ABOUT THIS TASK:
Every line below from the one containing "[38:19.83-38:20.73]" through the one containing "Verbatim transcript: Um, uh, there's" must be transcribed exactly. Omit all lines outside that stretch.

DATA SHOWN:
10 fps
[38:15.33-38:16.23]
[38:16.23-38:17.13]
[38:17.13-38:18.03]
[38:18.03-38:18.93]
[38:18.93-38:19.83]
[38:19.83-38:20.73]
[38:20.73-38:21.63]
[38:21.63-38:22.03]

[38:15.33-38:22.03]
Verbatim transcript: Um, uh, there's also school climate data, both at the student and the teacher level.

--

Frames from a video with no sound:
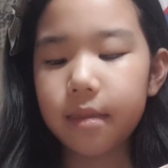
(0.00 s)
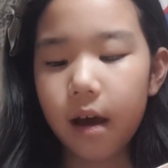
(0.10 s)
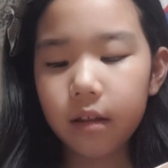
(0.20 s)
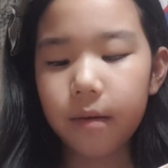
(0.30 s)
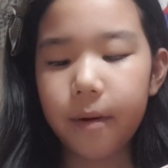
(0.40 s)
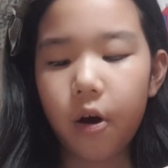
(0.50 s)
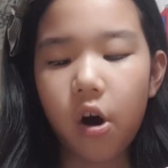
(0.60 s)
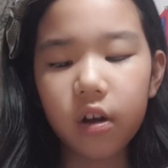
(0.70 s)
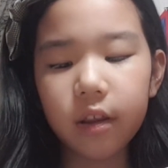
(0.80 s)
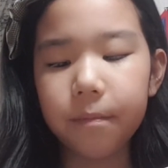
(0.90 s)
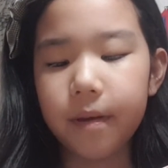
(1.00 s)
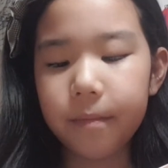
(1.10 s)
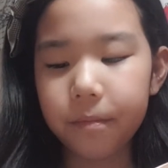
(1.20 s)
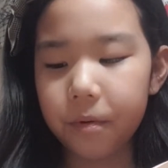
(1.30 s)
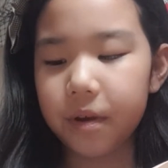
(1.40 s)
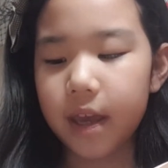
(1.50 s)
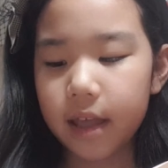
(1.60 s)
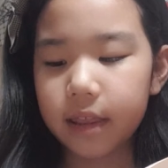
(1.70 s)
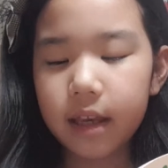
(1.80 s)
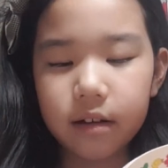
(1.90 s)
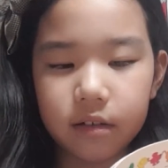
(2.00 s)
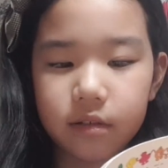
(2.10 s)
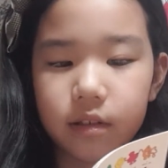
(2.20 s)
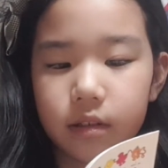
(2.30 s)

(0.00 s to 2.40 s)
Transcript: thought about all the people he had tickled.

EXERCISE SOLUTION:
[38:19.83-38:20.73]
[38:20.73-38:21.63]
[38:21.63-38:22.03]

[38:15.33-38:22.03]
Verbatim transcript: Um, uh, there's also school climate data, both at the student and the teacher level.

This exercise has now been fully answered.